HELENA — Last week, Montana lawmakers decided not to approve a state agency’s request for more than $1 million to help prepare for recreational marijuana sales. However, that is likely only a first step as the Legislature deals with the broader issues around legalization.
On Monday, the Montana House approved House Bill 3 – a “supplemental funding” bill that authorizes state agencies to spend additional money this fiscal year.
The bill passed without the Montana Department of Revenue’s request, which would have provided funding to help the agency start getting ready for legal sales. Last Wednesday, the House Appropriations Committee voted to remove that funding from HB 3.
“This was – in my view at least – unexpected, and it was a big number,” said Republican Rep. Bill Mercer of Billings, who requested the change. “We wanted to get some justification in terms of why this much, how many [full-time equivalents] are you talking about on a transitional basis, and then what does this mean for the longer term.”
The department initially asked for $1.35 million, but Mercer said they later adjusted that amount down to about $1.066 million. The money would have been used to hire about 20 new employees to work on the recreational marijuana program and for other expenses. One notable item would have been about $250,000 to set up a secure “cash drop room” where marijuana businesses – the vast majority of which operate only in cash – could deposit their taxes.
Montana voters approved Initiative 190 last year. It set up a legal framework for a recreational marijuana system, giving the Revenue Department to regulate sellers and collect a 20% tax on sales. The measure calls on the department to create rules and start taking applications for recreational marijuana retail licenses by Oct. 1.
Mercer said he appreciated why Revenue made the request.
“We’ve got to have some runway in order to be able to land this thing later in the year,” he said. “It would have been irresponsible for them not to come forward.”
Still, he argued there were too many unknowns about what the Legislature will do with marijuana laws.
“I think we thought we need more time to really sort through what’s needed, on what timetable – and do we stick with the timetable in the initiative, or do we say, ‘Well, if this is going to be too much, too fast, do we try to extend the time period that was set forth in the initiative?’” Mercer said.

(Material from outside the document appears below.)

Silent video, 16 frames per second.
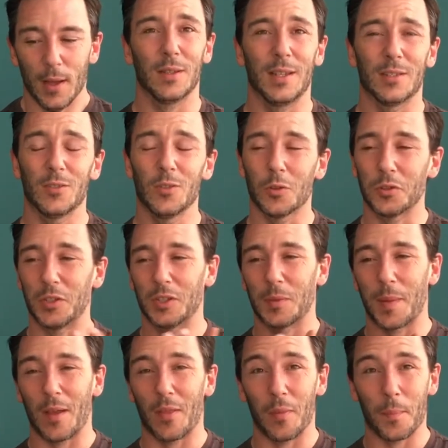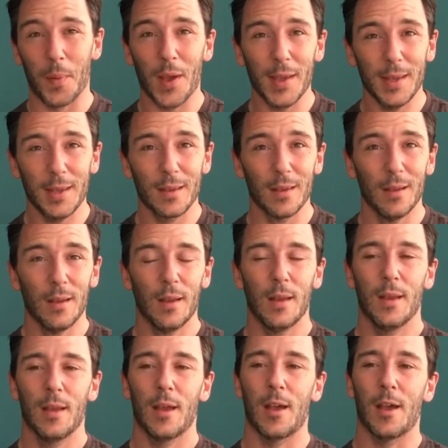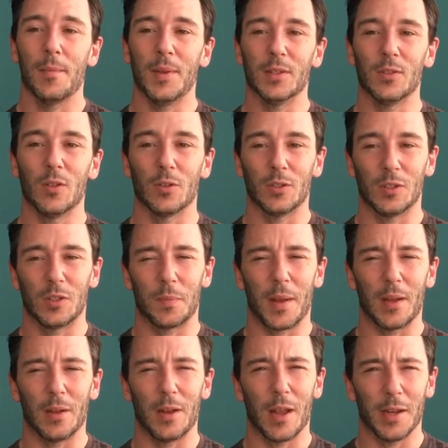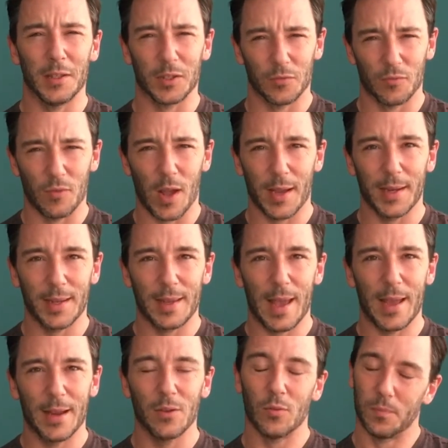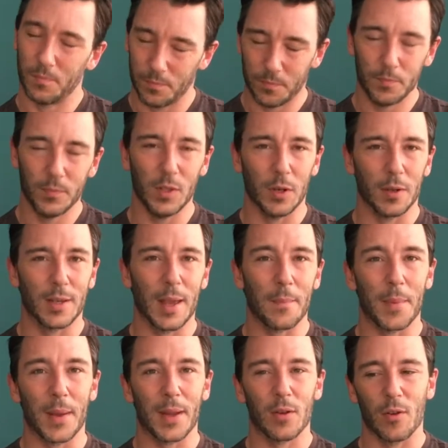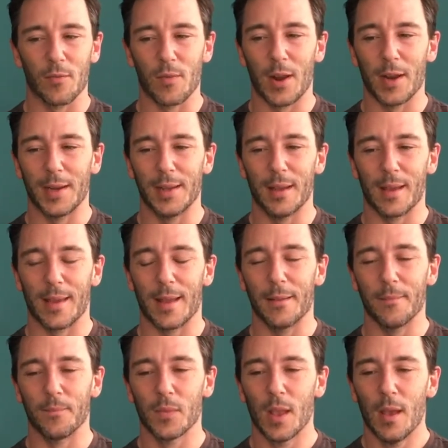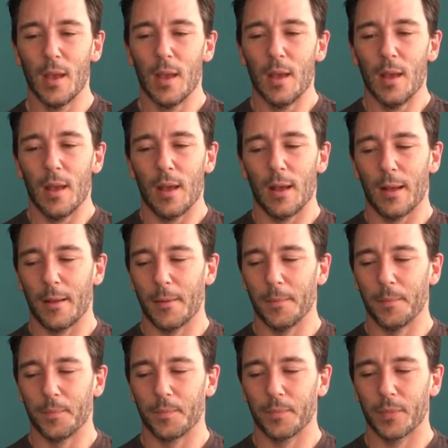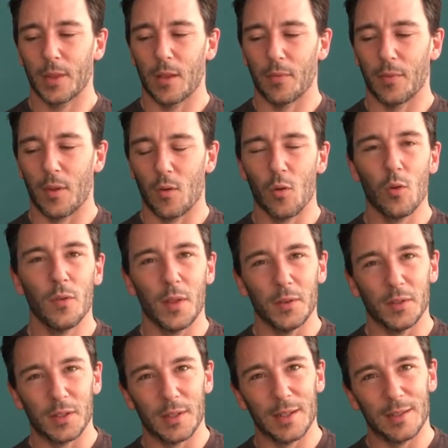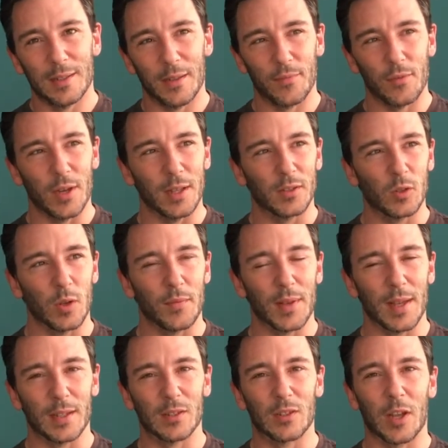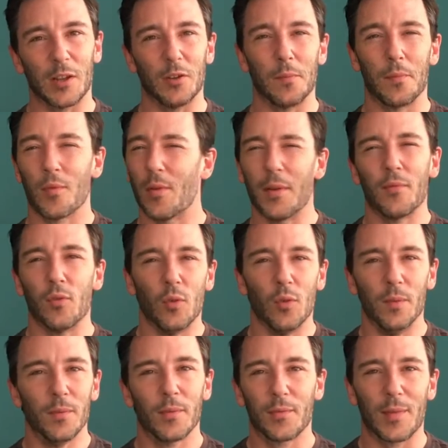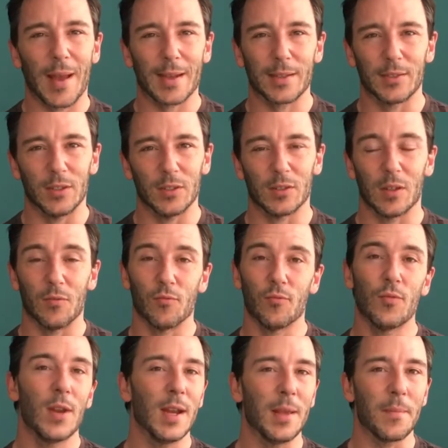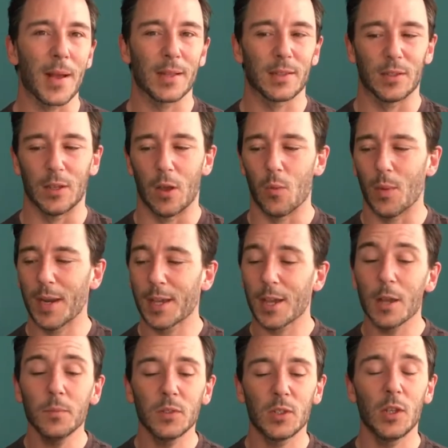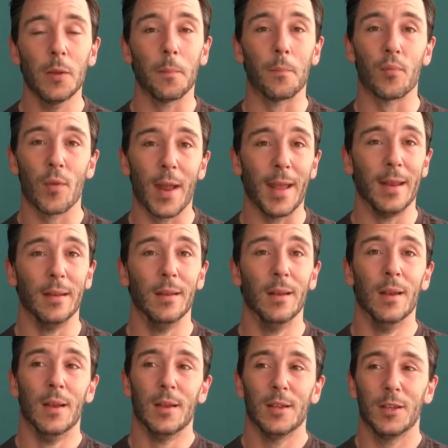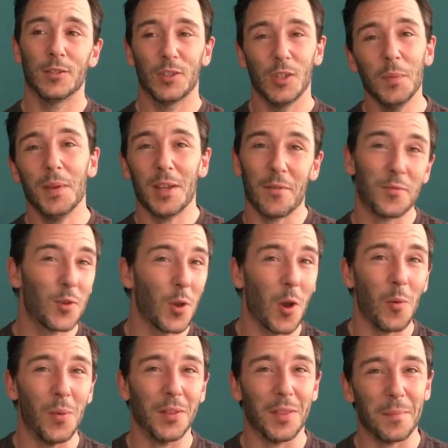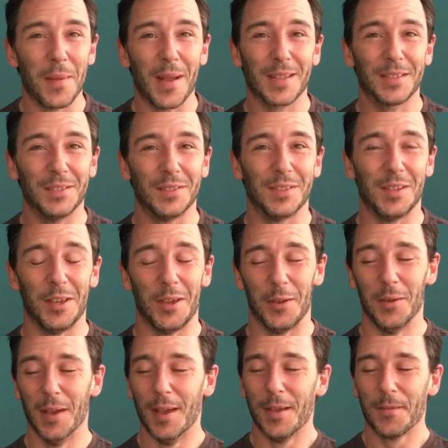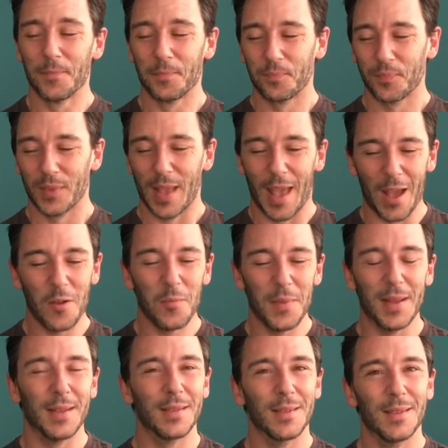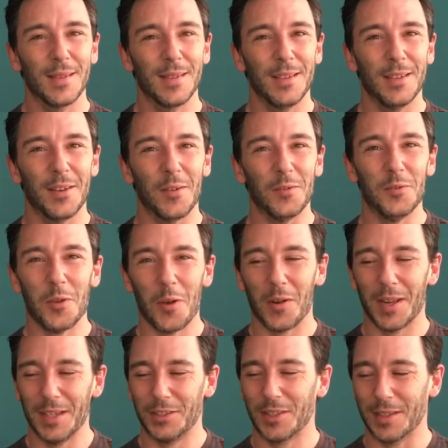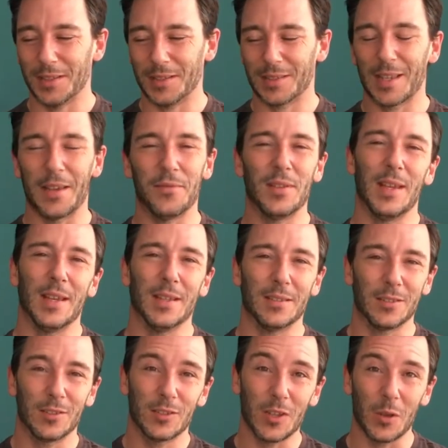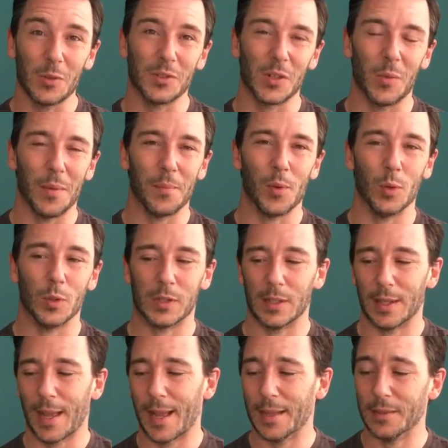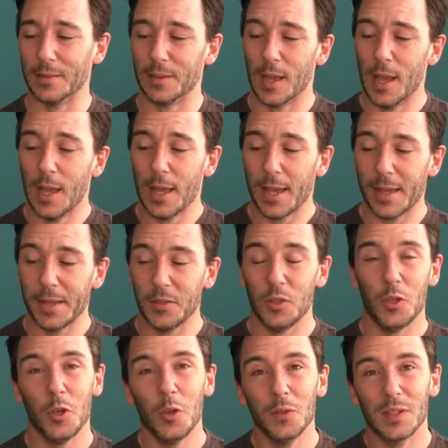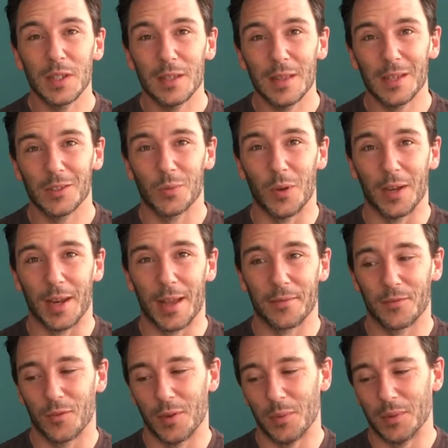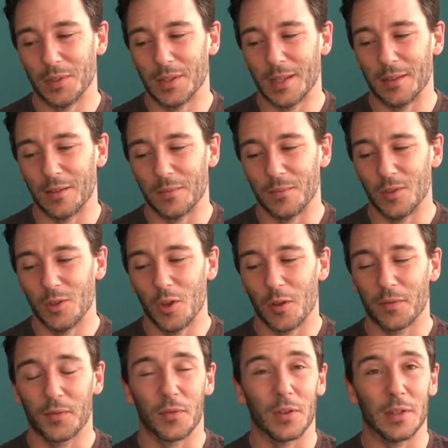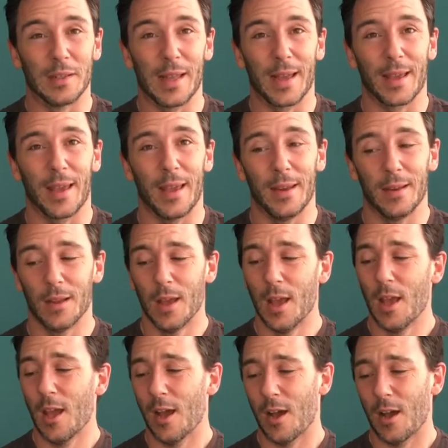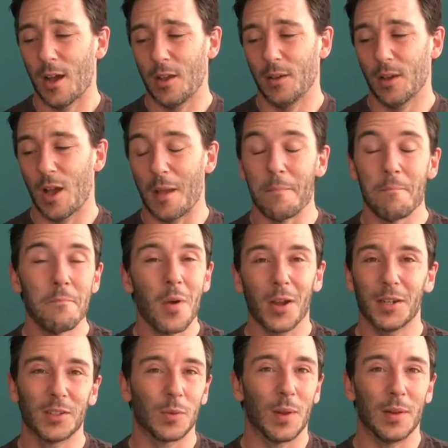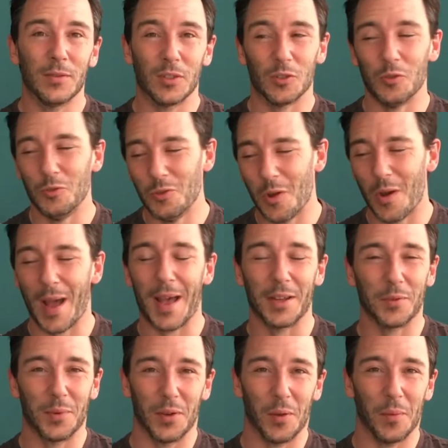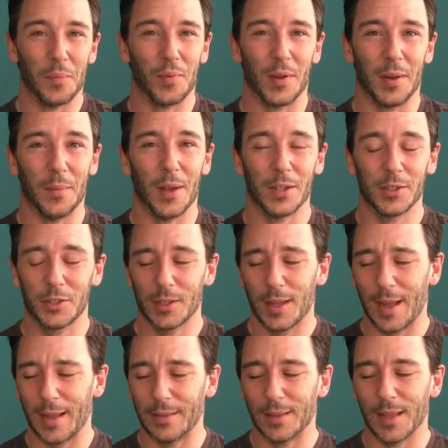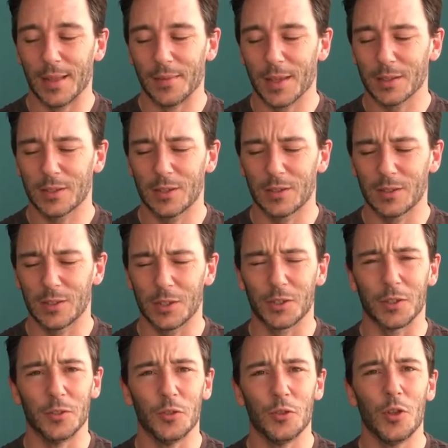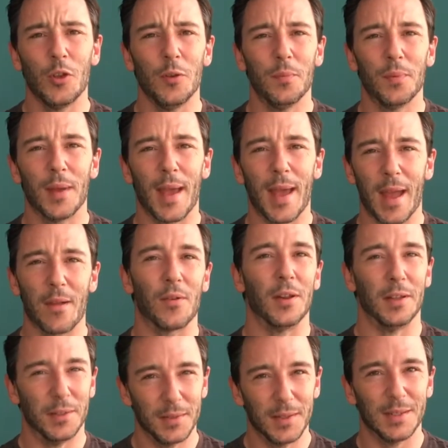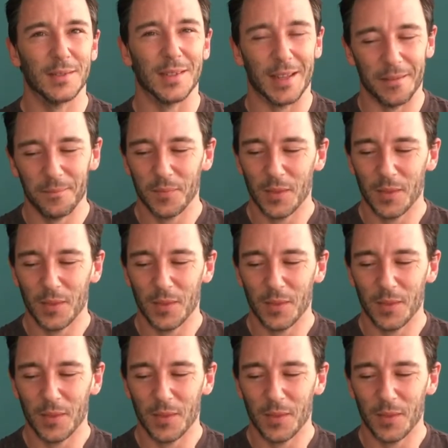It's not just about the bike. It's not just about learning to ride again, or you know, get better at riding again. There are all those different sort of external peripheral factors that really matter. And when it comes to your brain, assuming you've got one that matters to you, helmet, you know, knowledge and safety is so important. And in using this one after it was in the loft for a decade, I might as well have just not had one on, pretty much. And that's just such a noob error, isn't it?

Last week, Gov. Greg Gianforte – who opposed I-190 during the campaign – said his administration planned to “recognize the voters’ wishes” and allow recreational marijuana sales to go forward. However, he announced they plan to redirect the tax revenue to addiction recovery services and economic development. The initiative called for the money to go toward things like conservation and veterans’ programs, but Gianforte said a ballot measure can’t stop the Legislature from appropriating money how it chooses.